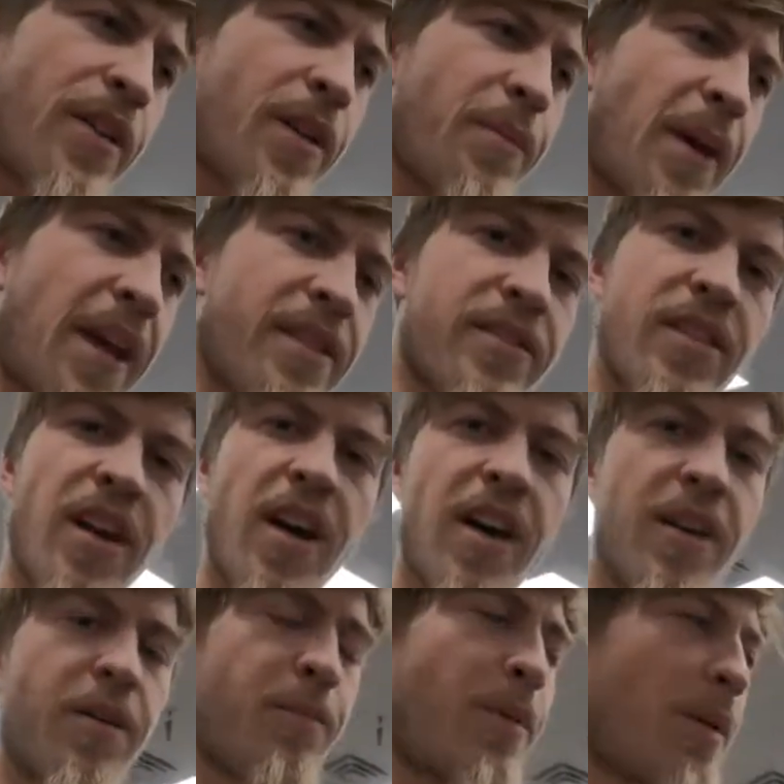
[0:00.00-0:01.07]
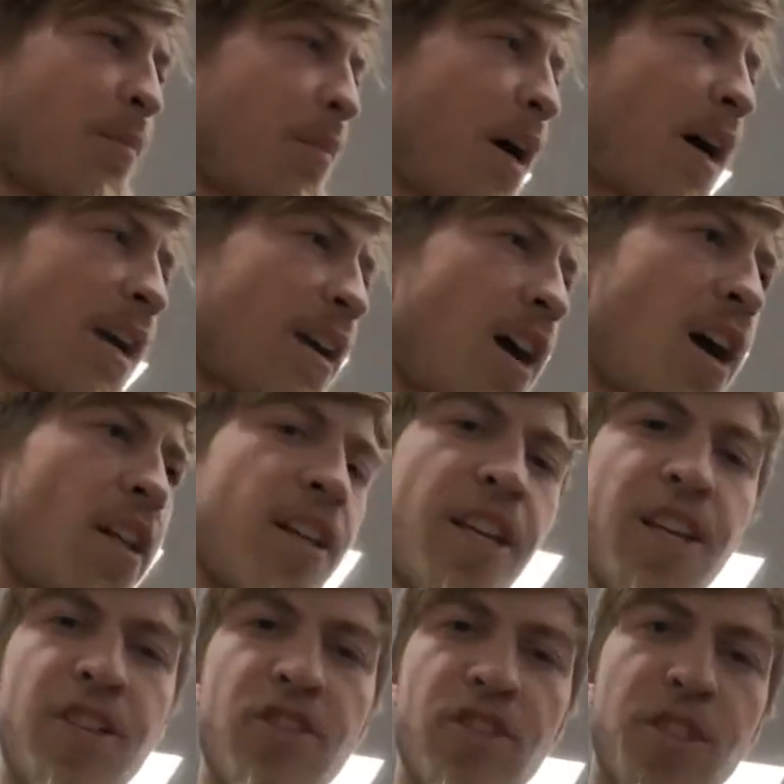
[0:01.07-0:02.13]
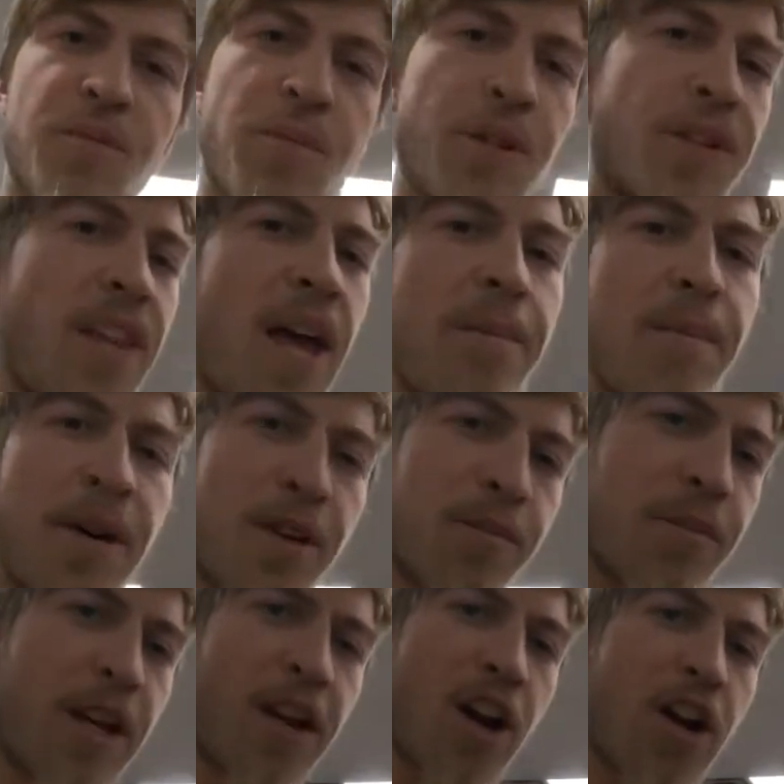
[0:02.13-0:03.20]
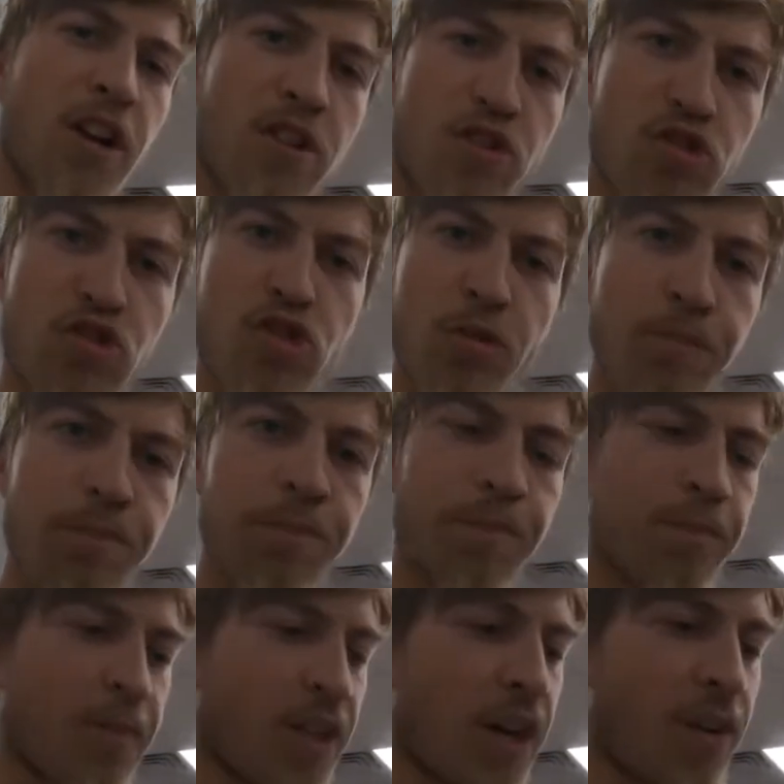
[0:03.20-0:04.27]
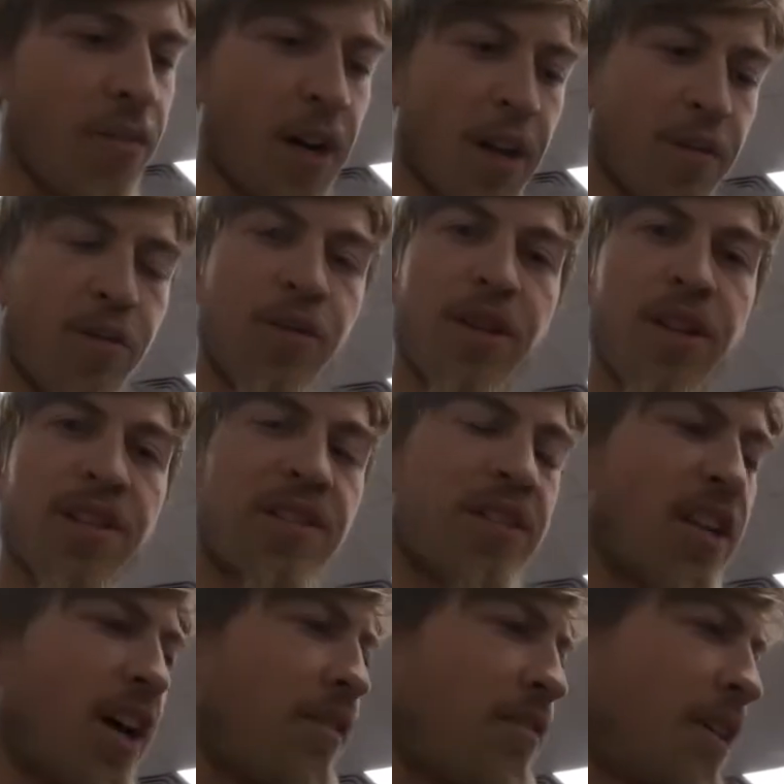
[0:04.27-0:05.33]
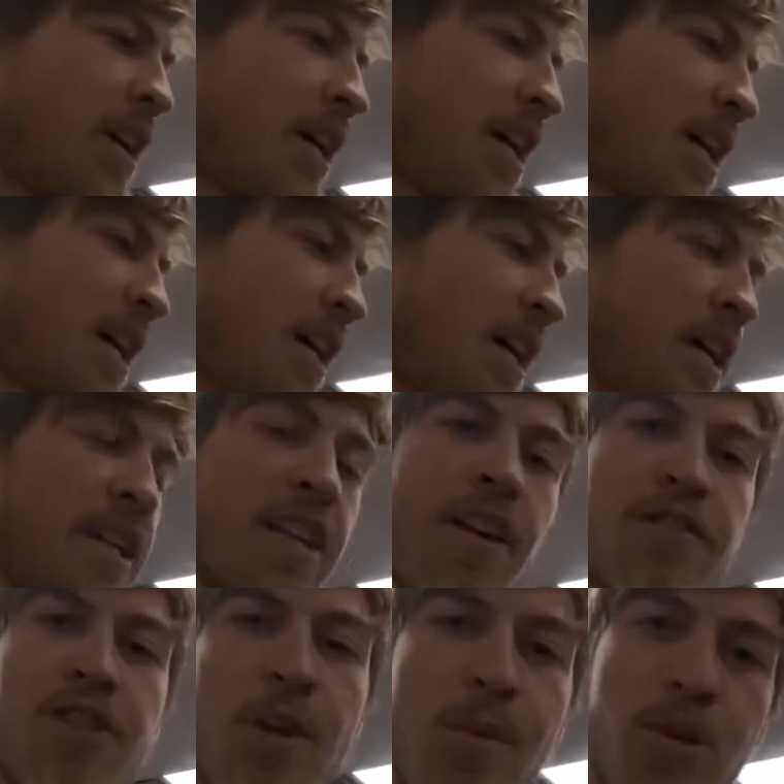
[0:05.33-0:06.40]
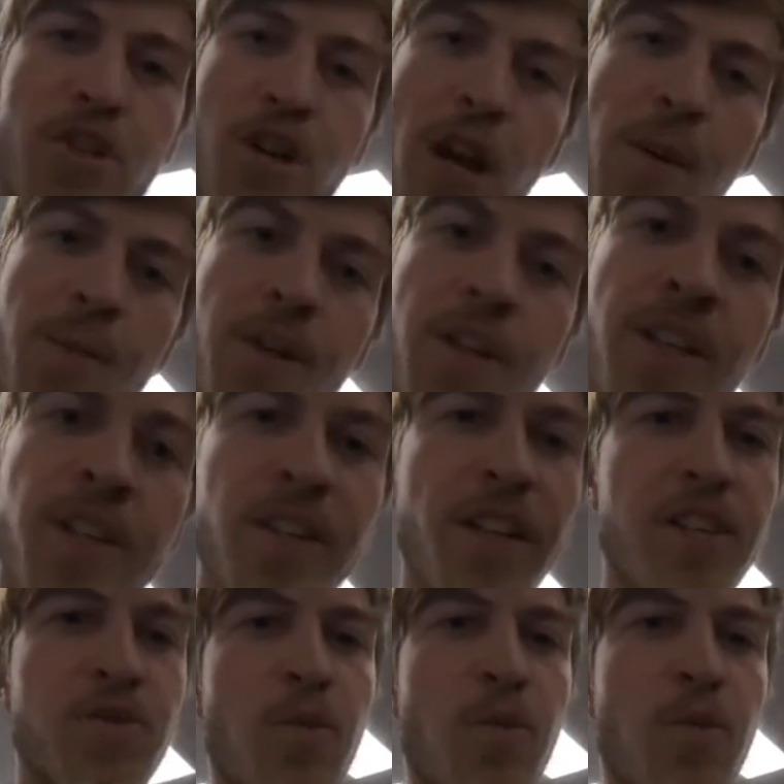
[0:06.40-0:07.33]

than a bandsaw, but by golly, you just put that metal blade on and zip, cut right through this stuff. Enough jibber jabbering, let's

» ABOUT THIS EXERCISE
Leave out the pictures and print each record exactly as it stands.

» COMPLETED EXERCISE
[0:00.00-0:01.07]
[0:01.07-0:02.13]
[0:02.13-0:03.20]
[0:03.20-0:04.27]
[0:04.27-0:05.33]
[0:05.33-0:06.40]
[0:06.40-0:07.33]

than a bandsaw, but by golly, you just put that metal blade on and zip, cut right through this stuff. Enough jibber jabbering, let's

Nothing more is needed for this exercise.